*Exercise goal*:
Scan the records for the string "second"; copy each line where it occurs.

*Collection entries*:
****
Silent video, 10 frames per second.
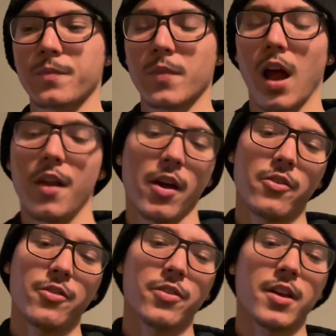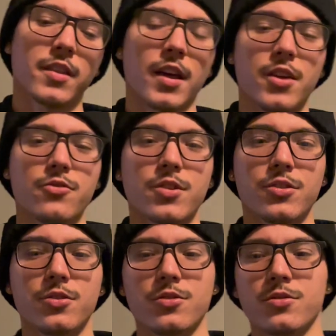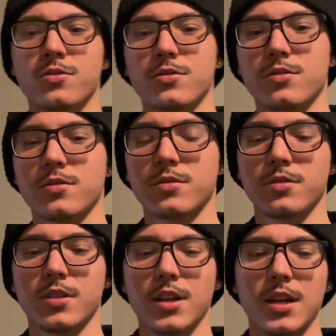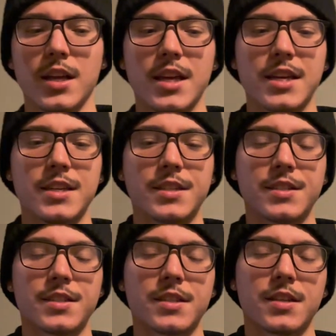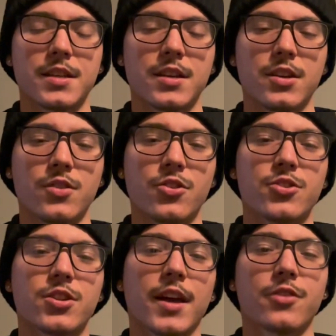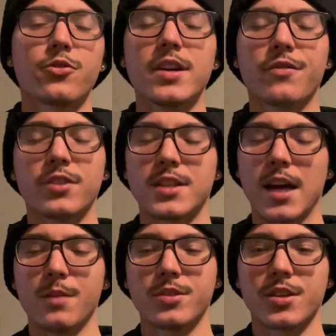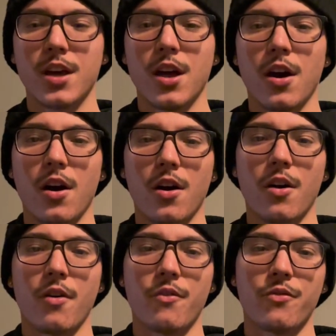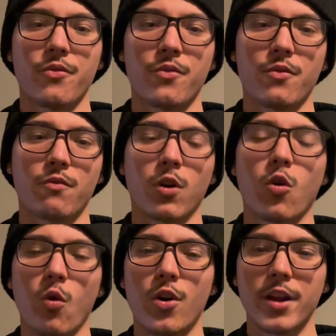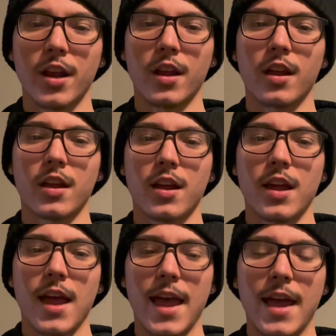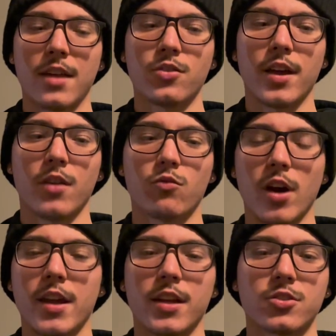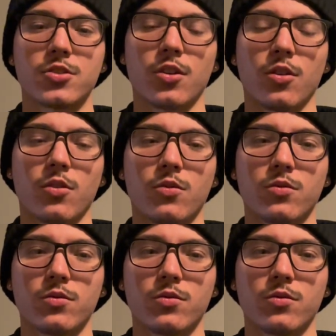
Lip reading: Another thing that you could do is there's like 3 different types of recording and writing. So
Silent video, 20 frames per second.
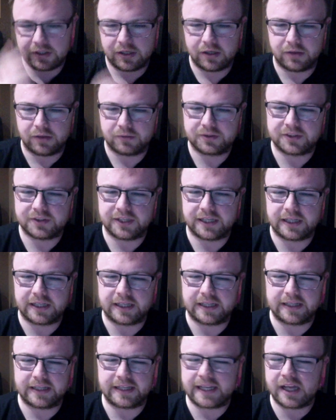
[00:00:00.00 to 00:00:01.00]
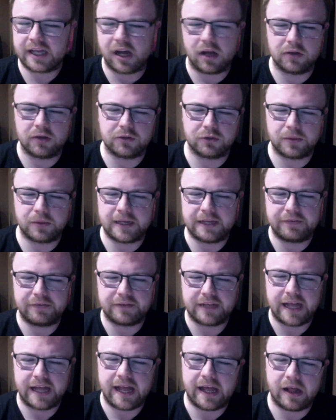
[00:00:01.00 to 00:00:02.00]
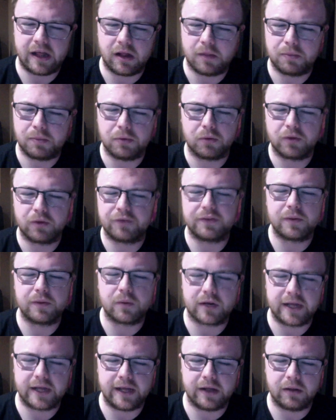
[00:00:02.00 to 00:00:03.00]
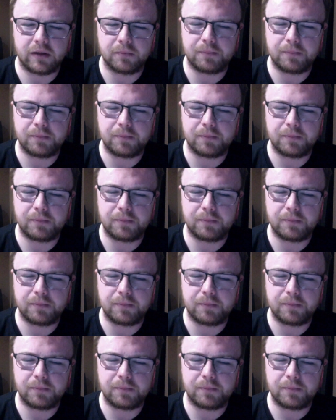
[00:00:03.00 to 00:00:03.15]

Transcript: Saying like they can't do anything to help, or if they want to help,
****
*Exercise response*:
Silent video, 10 frames per second.
Silent video, 20 frames per second.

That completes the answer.